Solved Debian 12 bookworm hard drives error buffer I/O Error on device sda1 EXT4-fs error (device sda1)

Solved issue

WHatever

New Member
Joined
Dec 26, 2023
Messages
9
Reaction score
3
Credits
74
I am trying to use Debian Bookworm, version 12.4.0 on a Dell PowerEdge 1950 server with 2 seagate hdd (SAS).

Everything worked perfectly until I got an error message from my laptop (my laptop was connected to the server using ssh) :

-bash: ls: command not found

I then got the following error messages on the server monitor (see image for all the errors):

Buffer I/O Error on device sda1, logical block 27322
EXT4-fs error (device sda1)
etc....
20231226_204113.jpg

see image of error messages

PS: SYSTEM EVENT LOG according to the BIOS :

PCIE Fatal Err: Critical Event sensor, (BUS 0 DEVICE 3 FUNCTION 0) was asserted.

I first tried to power off the server and remove cables for more than 5minutes, the error then disappeared.

From then on I tried rebooting the system and reinitializing the logical drives with the RAID controller in my BIOS.
At first I could import a "foreign" configuration (probably debian's raid config) but each time I had to rebuild one of the physical drives.
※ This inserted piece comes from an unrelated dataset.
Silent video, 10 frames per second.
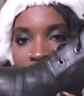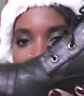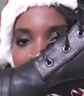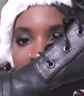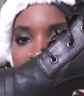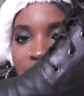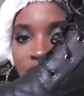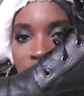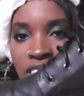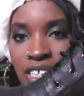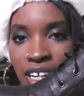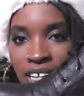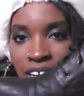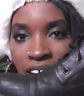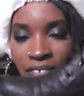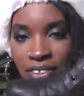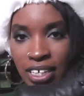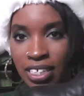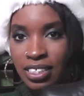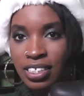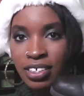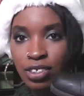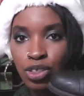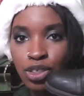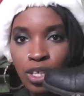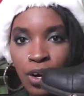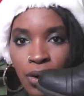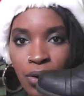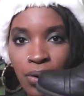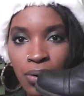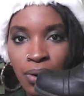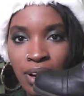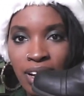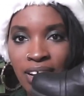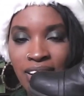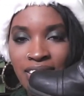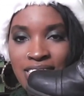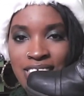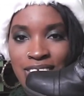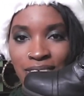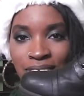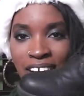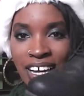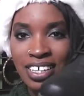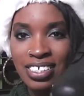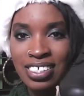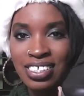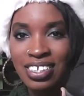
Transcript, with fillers: I just love these. They're so, so nice.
Then I only had one physical drive detected.

At last I managed to reboot correctly and to connect to internet with the command :
"sudo dhclient enp5s0"
unfortunately, while using ssh again, the error reoccured with the same messages and now I see no hard drives in my BIOS.

I tried reseting the RAID and logical drive configuration multiple times but with no luck, nothing happens and the "foreign" configuration appears and disappears from times to times but is not stable.

Actually I think the root of the problem lies with the fact that my disks or their connection is not stable. The other explanation could be that the disks are too old and just won't work. I would prefer to find a solution where I do not have to buy new disks.

PS: NO SYSTEM EVENT LOG according to the BIOS after the previous one.
 
Last edited:


I'm not running a server so not much help there, however:

Our 2 members @dos2unix and @f33dm3bits I think are well versed in running Linux on a server. Wait and see what they say:-
 
Last edited:
@WHatever welcome to linux.org

You may not be aware of it, but it is incredibly bad manners to have two identical threads posted at two or more websites at the same time.

Stack Exchange's helpers cannot be expected to know what is going on over at our place, nor ours their place.

Please consider closing your thread there if you are getting helpful input here. Or vice versa.

Once we hear from you I can either leave this thread open, or close it.

TIA

Chris Turner
wizardfromoz
 
@WHatever welcome to linux.org

You may not be aware of it, but it is incredibly bad manners to have two identical threads posted at two or more websites at the same time.

Stack Exchange's helpers cannot be expected to know what is going on over at our place, nor ours their place.

Please consider closing your thread there if you are getting helpful input here. Or vice versa.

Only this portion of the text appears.